また、建設業界の動向や自身のスキル、年齢なども考慮に入れる必要があります。一度業界を離れると、技術の進歩についていけなくなったり、新しい規制に対応できなくなったりする可能性もあります。
したがって、建退共の途中解約は、短期的な利益と長期的なリスクを慎重に比較検討した上で決断する必要があります。可能な限り継続することが、将来の安定と機会の確保につながると言えるでしょう。
まとめ
建退共(建設業退職金共済制度)は、建設業で働く人々の将来を支える重要な制度です。途中解約は可能ですが、特定の条件を満たす必要があり、さまざまなデメリットも存在します。
主なデメリットとしては、受取額の減少、税金面での不利益、将来の保障の喪失、再加入の制限などが挙げられます。これらは、単に現在の経済状況だけでなく、将来のキャリアや生活設計にも大きな影響を与える可能性があります。

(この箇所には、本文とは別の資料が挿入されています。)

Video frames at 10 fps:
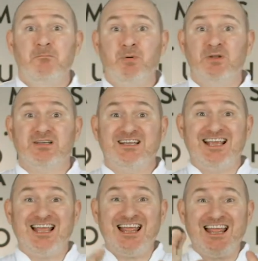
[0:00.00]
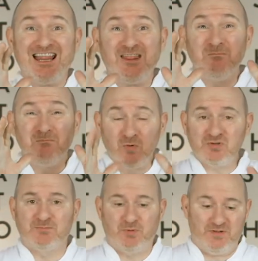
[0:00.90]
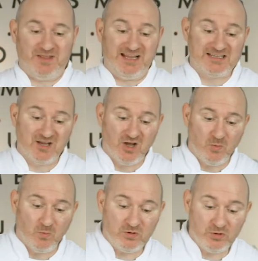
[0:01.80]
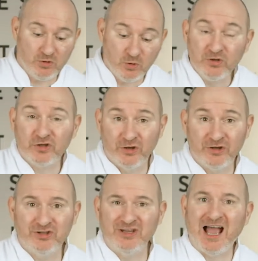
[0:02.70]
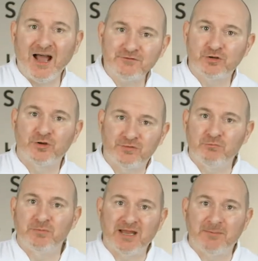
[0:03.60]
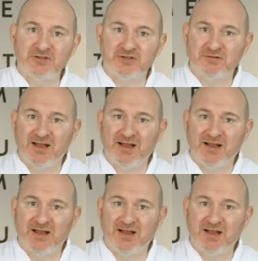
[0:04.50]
but the most important thing is, when you go to cook it, you have to cook from room temperature.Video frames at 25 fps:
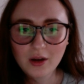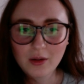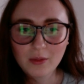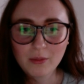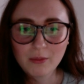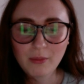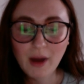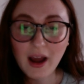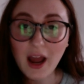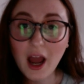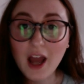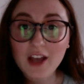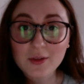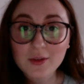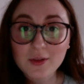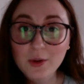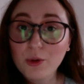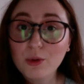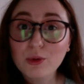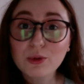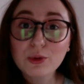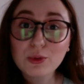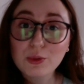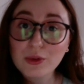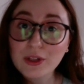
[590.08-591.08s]
high school
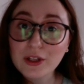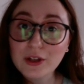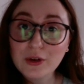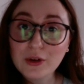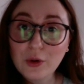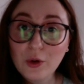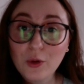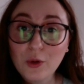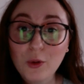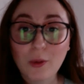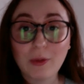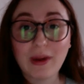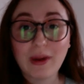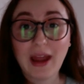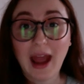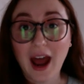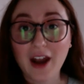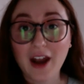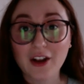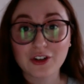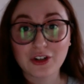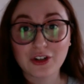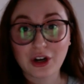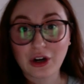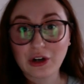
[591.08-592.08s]
was really cool where we had
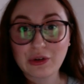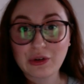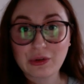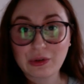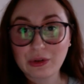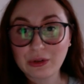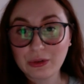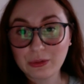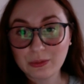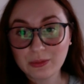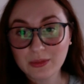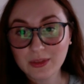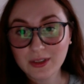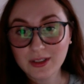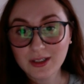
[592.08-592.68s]
a darkroom.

途中解約を検討する際は、現在の経済的必要性と将来の安定性のバランスを慎重に検討することが重要です。可能な限り継続することが、長期的な視点では最も有益な選択肢となる場合が多いでしょう。
ただし、個々の状況は異なるため、必要に応じて専門家や建退共の窓口に相談し、自身の状況に最適な判断を下すことが大切です。建退共は建設業で働く人々の大切な資産であり、その取り扱いには十分な注意と検討が必要です。